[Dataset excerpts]
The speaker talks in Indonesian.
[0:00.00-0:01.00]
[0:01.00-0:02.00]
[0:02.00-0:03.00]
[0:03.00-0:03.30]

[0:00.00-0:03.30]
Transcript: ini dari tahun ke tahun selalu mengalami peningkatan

* * *

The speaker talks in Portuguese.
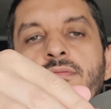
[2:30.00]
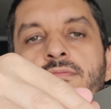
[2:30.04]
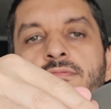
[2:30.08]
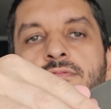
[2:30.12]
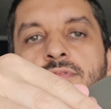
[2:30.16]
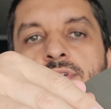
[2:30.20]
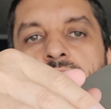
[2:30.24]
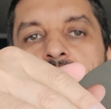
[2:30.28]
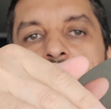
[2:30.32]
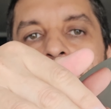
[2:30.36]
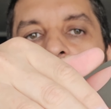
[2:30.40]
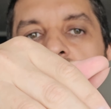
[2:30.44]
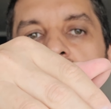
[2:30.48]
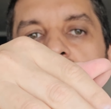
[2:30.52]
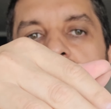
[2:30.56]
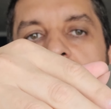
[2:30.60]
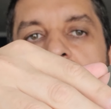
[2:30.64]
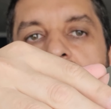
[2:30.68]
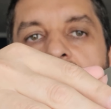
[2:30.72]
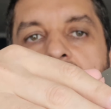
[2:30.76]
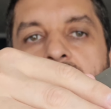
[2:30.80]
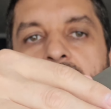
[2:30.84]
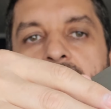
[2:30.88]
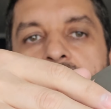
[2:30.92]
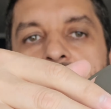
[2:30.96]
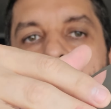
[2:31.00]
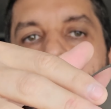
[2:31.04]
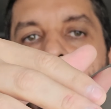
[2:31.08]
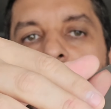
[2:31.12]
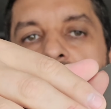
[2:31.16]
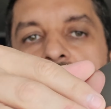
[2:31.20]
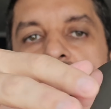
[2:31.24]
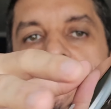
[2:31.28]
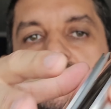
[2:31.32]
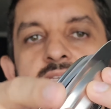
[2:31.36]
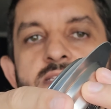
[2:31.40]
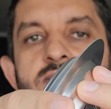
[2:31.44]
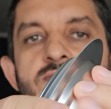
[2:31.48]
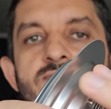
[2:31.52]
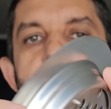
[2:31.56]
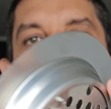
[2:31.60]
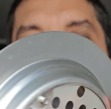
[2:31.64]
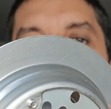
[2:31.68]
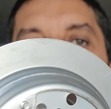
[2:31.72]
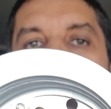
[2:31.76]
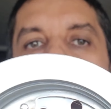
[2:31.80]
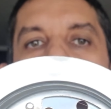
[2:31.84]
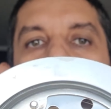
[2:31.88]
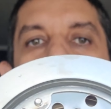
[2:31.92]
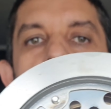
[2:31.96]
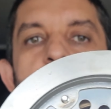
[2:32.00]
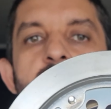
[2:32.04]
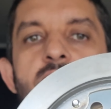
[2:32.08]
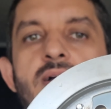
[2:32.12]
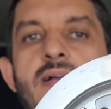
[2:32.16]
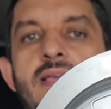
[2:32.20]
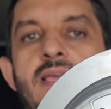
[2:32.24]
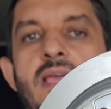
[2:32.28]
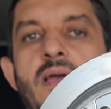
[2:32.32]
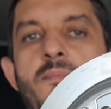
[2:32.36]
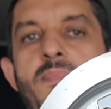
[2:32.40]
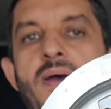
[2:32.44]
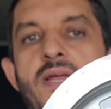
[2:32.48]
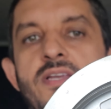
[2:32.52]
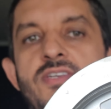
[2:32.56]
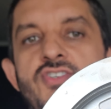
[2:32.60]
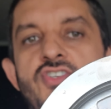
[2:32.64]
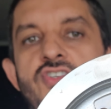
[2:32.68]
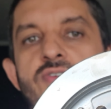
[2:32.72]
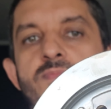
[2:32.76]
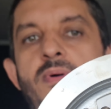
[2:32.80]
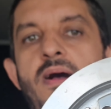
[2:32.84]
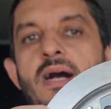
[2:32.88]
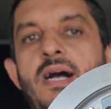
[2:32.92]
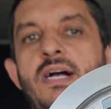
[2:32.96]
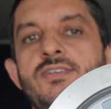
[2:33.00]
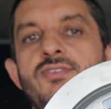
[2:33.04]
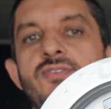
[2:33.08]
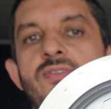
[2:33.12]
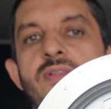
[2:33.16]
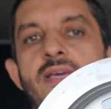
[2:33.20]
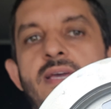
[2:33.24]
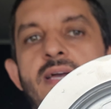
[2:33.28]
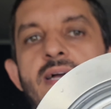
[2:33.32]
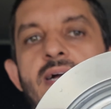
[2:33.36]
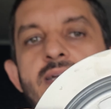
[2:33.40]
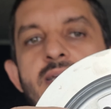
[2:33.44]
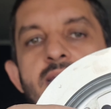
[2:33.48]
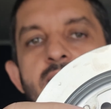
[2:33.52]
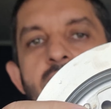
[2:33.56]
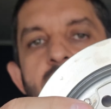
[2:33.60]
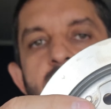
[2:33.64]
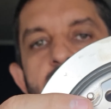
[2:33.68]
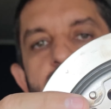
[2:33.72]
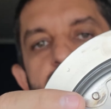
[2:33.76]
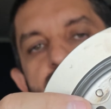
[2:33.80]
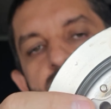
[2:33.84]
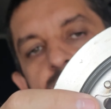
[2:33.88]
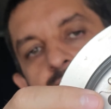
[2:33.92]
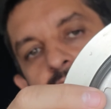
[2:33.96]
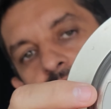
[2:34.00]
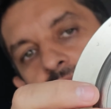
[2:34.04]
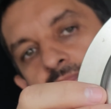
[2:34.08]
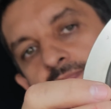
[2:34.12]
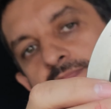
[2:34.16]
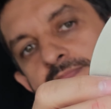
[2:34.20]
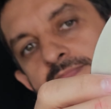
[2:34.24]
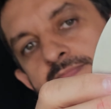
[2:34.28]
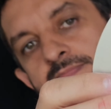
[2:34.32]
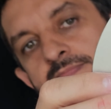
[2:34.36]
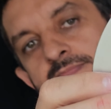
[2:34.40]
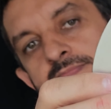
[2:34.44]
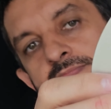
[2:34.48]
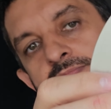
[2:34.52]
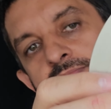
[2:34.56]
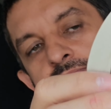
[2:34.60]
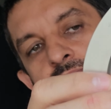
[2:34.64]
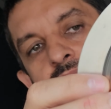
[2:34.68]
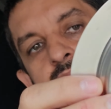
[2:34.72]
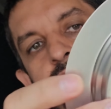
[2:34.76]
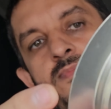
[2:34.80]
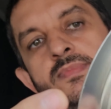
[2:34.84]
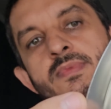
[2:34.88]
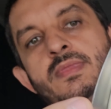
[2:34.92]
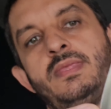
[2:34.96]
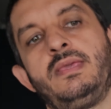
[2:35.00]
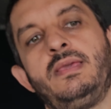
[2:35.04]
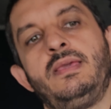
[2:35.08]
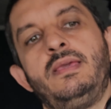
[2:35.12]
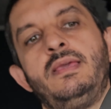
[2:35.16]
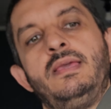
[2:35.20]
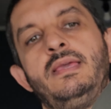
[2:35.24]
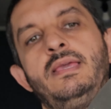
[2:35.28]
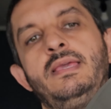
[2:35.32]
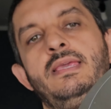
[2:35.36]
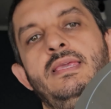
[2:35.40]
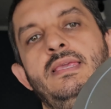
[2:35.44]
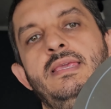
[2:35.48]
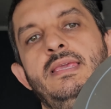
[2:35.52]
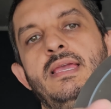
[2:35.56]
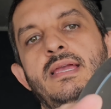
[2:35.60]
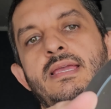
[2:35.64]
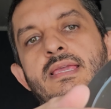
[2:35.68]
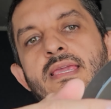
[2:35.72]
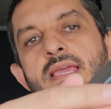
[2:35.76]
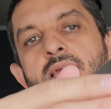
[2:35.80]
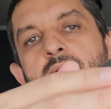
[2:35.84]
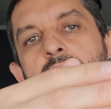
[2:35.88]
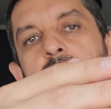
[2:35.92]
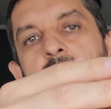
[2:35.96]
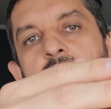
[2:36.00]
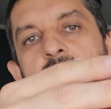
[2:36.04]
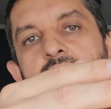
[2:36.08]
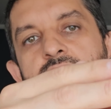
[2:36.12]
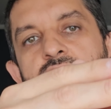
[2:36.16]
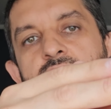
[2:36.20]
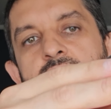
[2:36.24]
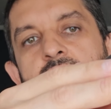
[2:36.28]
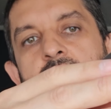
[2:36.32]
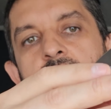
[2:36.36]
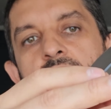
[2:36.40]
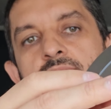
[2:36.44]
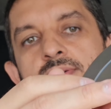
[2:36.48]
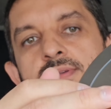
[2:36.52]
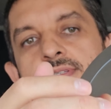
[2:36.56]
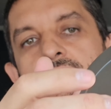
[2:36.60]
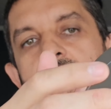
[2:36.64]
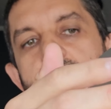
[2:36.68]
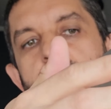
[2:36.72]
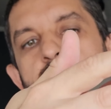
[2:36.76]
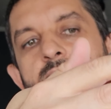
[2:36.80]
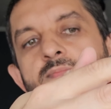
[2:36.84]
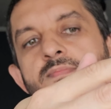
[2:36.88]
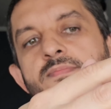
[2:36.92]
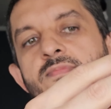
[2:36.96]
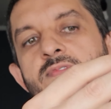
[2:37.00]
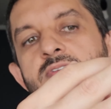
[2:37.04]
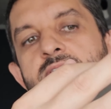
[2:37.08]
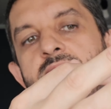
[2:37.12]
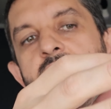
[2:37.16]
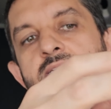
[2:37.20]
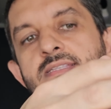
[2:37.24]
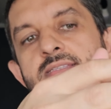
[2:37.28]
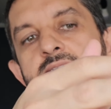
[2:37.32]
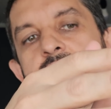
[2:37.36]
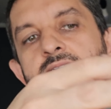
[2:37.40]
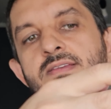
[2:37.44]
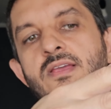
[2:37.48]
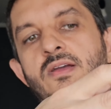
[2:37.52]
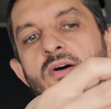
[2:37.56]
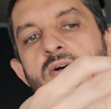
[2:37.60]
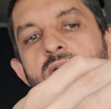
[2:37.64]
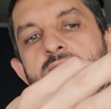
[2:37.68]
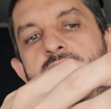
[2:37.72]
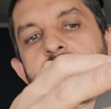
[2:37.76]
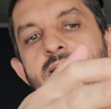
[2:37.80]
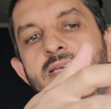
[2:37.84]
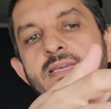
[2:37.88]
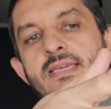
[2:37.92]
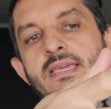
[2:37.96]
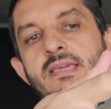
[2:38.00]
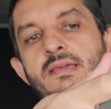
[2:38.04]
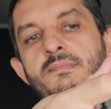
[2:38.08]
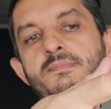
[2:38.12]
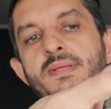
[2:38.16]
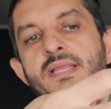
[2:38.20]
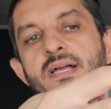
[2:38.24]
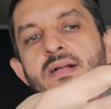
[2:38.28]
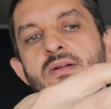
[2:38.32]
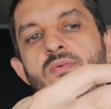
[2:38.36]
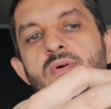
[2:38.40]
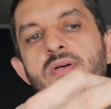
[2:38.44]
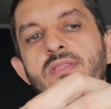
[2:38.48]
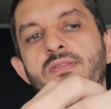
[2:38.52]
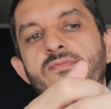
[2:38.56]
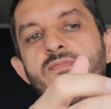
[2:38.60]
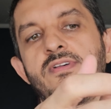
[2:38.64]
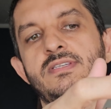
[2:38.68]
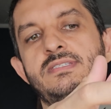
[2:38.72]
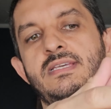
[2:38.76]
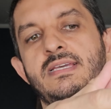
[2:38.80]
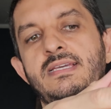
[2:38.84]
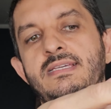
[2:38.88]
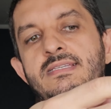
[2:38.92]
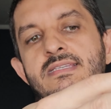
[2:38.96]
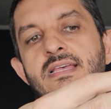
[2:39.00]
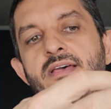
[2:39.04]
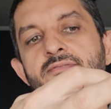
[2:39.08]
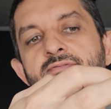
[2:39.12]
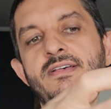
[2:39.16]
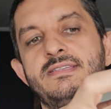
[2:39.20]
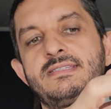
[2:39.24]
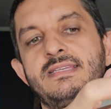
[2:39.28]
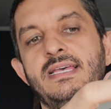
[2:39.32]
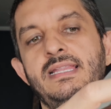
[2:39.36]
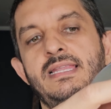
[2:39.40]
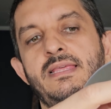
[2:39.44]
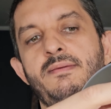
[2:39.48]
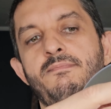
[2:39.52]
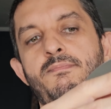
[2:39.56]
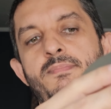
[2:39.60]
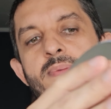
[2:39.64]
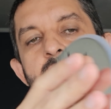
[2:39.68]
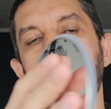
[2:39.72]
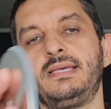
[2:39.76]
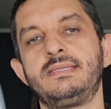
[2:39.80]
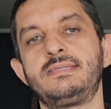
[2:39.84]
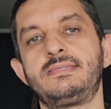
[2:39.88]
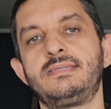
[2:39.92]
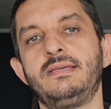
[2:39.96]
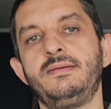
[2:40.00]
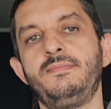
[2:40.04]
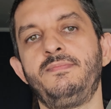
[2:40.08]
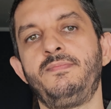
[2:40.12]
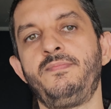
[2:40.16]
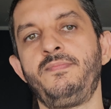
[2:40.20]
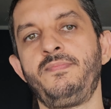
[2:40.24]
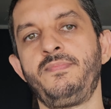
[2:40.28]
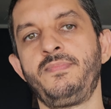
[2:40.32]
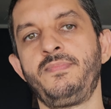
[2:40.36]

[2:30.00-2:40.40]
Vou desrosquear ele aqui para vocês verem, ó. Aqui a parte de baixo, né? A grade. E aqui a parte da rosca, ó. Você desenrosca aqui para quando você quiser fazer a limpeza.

*Problem to solve:* Write out exactly the lines that fall from the line with "The speaker talks in Indonesian." to the line with "Transcript: ini dari" in the records above, keeping both ends.

*Written reply:*
The speaker talks in Indonesian.
[0:00.00-0:01.00]
[0:01.00-0:02.00]
[0:02.00-0:03.00]
[0:03.00-0:03.30]

[0:00.00-0:03.30]
Transcript: ini dari tahun ke tahun selalu mengalami peningkatan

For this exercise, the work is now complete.